An FBI undercover agent infiltrates the mob and identifies more with the mafia life at the expense of his regular one.

Consciousness Assessment

Donnie Brasco arrives from the pre-woke cinema of the 1990s, when filmmakers could still make crime dramas about Italian-American mobsters without fretting over representation matrices or the optics of masculine moral compromise. The film concerns itself with the psychological toll of undercover work and the peculiar intimacy that develops between an FBI agent (Johnny Depp) and his mob mentor (Al Pacino), a pairing that generates genuine tension through performance rather than social messaging. It is a character study that happens to involve organized crime, not a platform for contemporary cultural consciousness.

The cast is overwhelmingly white and male, which reflects neither deliberate exclusion nor progressive intention but simply the demographic reality of 1990s crime cinema and its mob-adjacent subject matter. There are no speeches about systemic injustice, no carefully balanced diversity checkboxes, no characters whose primary function is to educate the audience about their marginalization. Anne Heche appears in a supporting role as Donnie's wife, though her character remains largely a plot device rather than a fully realized person with her own arc.

The film makes no claims about progress, inclusion, or the moral arc of history. It simply tells its story about men in an insular subculture, asking nothing of the viewer except attention to the psychological deterioration at its center. In the context of contemporary cinema, this restraint reads almost as radical.

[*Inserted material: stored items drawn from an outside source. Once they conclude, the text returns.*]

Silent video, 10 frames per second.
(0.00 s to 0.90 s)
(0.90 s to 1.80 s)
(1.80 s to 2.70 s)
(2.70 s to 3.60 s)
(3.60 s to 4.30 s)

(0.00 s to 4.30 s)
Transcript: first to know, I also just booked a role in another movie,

Analysis generated by our Consciousness Algorithm

Critic Reviews

77%from 21 reviews
L.A. Weekly100

There are moments here that are so distinct in emotional timber it's as if they were directed by someone who'd skipped the last two decades of American genre film and opted to get back to basics -- like character, and the ways in which two actors can sit in a smoke-filled car and turn an everyday conversation into art.

Ella TaylorRead Full Review →
San Francisco Chronicle100

The true soul of the New York mob is portrayed in Donnie Brasco, a first-class Mafia thriller that is also in its way a love story -- perhaps director Mike Newell's best.

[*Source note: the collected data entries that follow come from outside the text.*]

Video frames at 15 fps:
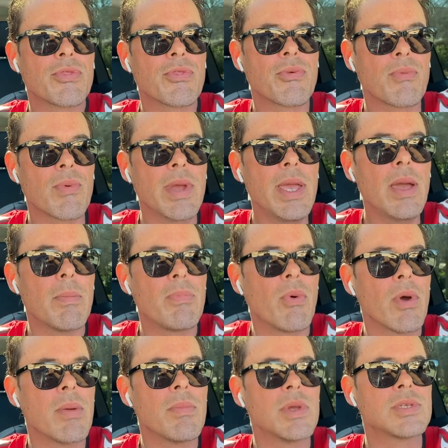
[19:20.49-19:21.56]
three
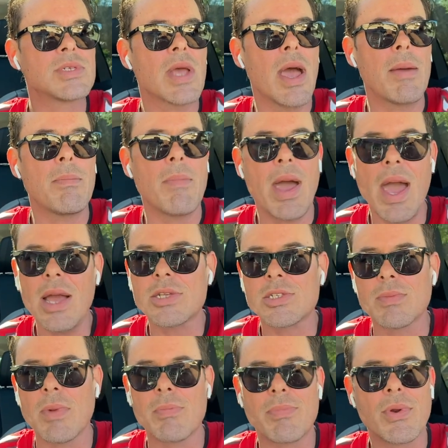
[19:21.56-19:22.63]
appointments at
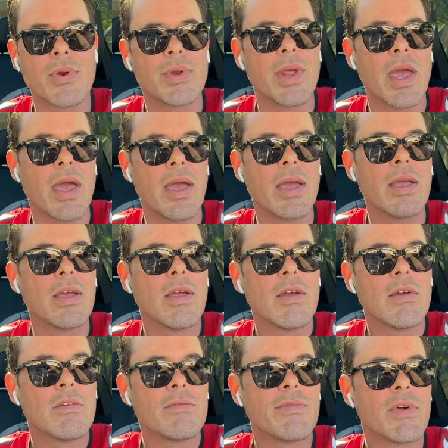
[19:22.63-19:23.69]
maximum per day
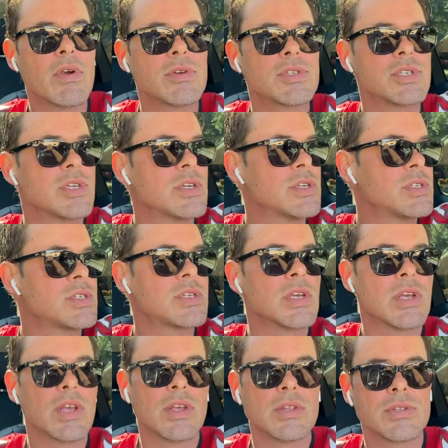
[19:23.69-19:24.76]
versus
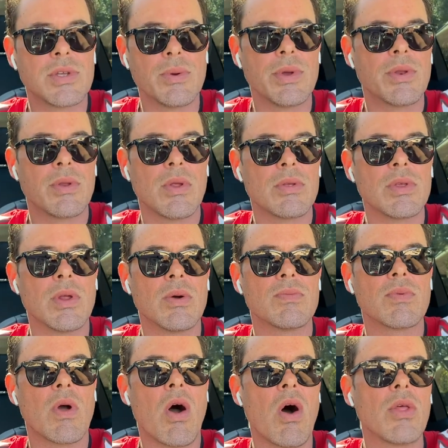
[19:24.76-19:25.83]
doing, you know,
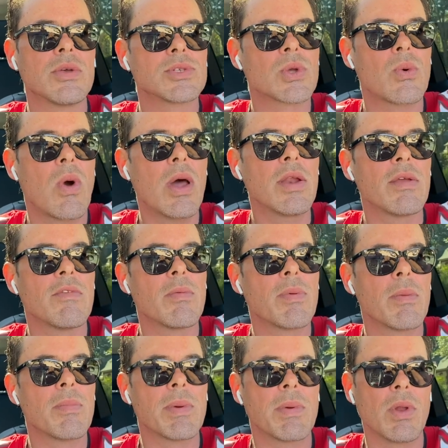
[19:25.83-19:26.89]
all this quantity of
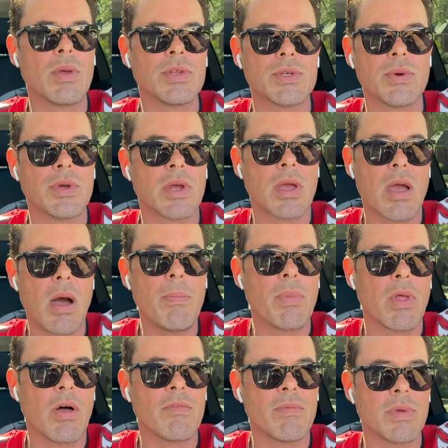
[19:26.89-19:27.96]
appointments, but only doing a
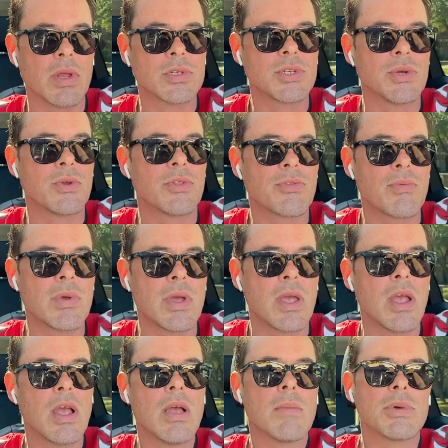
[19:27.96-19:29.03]
couple of them, you know, two to three,
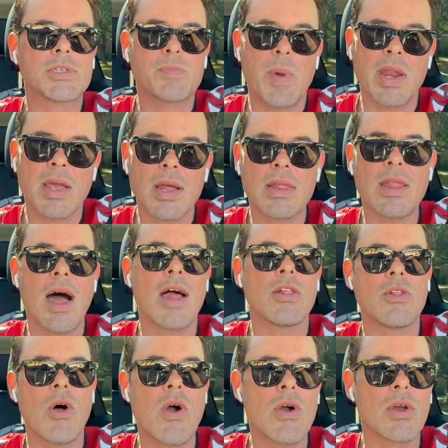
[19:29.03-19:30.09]
but spending a lot
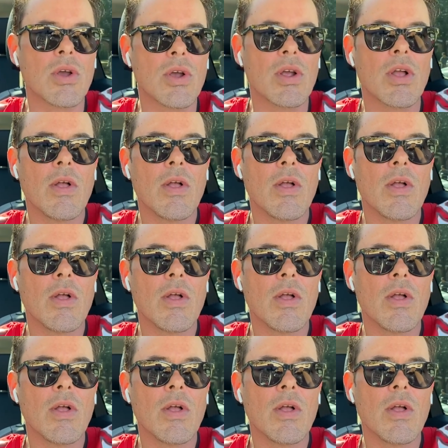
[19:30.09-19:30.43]
longer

Mick LaSalleRead Full Review →
Slate100

It's hard to think of another American film with this range of moods: satirical, sometimes hilarious, yet suffused with a sense of loss and riddled with the kind of violence that makes you recoil and lean forward simultaneously.

David EdelsteinRead Full Review →
Washington Post40

Unfortunately, the story isn't inventive and Newell's methodical approach to it verges on monotony.

Rita KempleyRead Full Review →

Consciousness Markers

🎭
Representation Casting2

The cast is predominantly white and male, reflecting 1990s crime cinema conventions. Anne Heche appears in a minor supporting role as a wife character, but there is no deliberate effort toward diverse representation.

🏳️‍🌈
LGBTQ+ Themes0

No LGBTQ+ themes, characters, or representation are present in the film.

👑
Feminist Agenda0

The film contains no feminist agenda or commentary. Female characters are peripheral to the male-centered narrative.

Racial Consciousness0

The film does not engage with racial themes or consciousness. Its focus is on organized crime and undercover work within a specific ethnic subculture, presented without commentary on race or systemic racism.

🌱
Climate Crusade0

Climate change or environmental concerns are entirely absent from the film.

💰
Eat the Rich3

While the mob operates outside legal capitalism, the film presents organized crime as morally compromising rather than as a critique of capitalism itself. The narrative does not promote anti-capitalist ideology.

💗
Body Positivity0

The film contains no body positivity messaging or related themes.

🧠
Neurodivergence0

Neurodivergence is not addressed or represented in the film.

📖
Revisionist History0

The film does not revise historical narratives or present alternative histories. It is based on real events but does not reinterpret them through a contemporary progressive lens.

📢
Lecture Energy5

The film occasionally comments on loyalty and betrayal through dialogue, but does not lecture the audience about social issues or contemporary moral positions.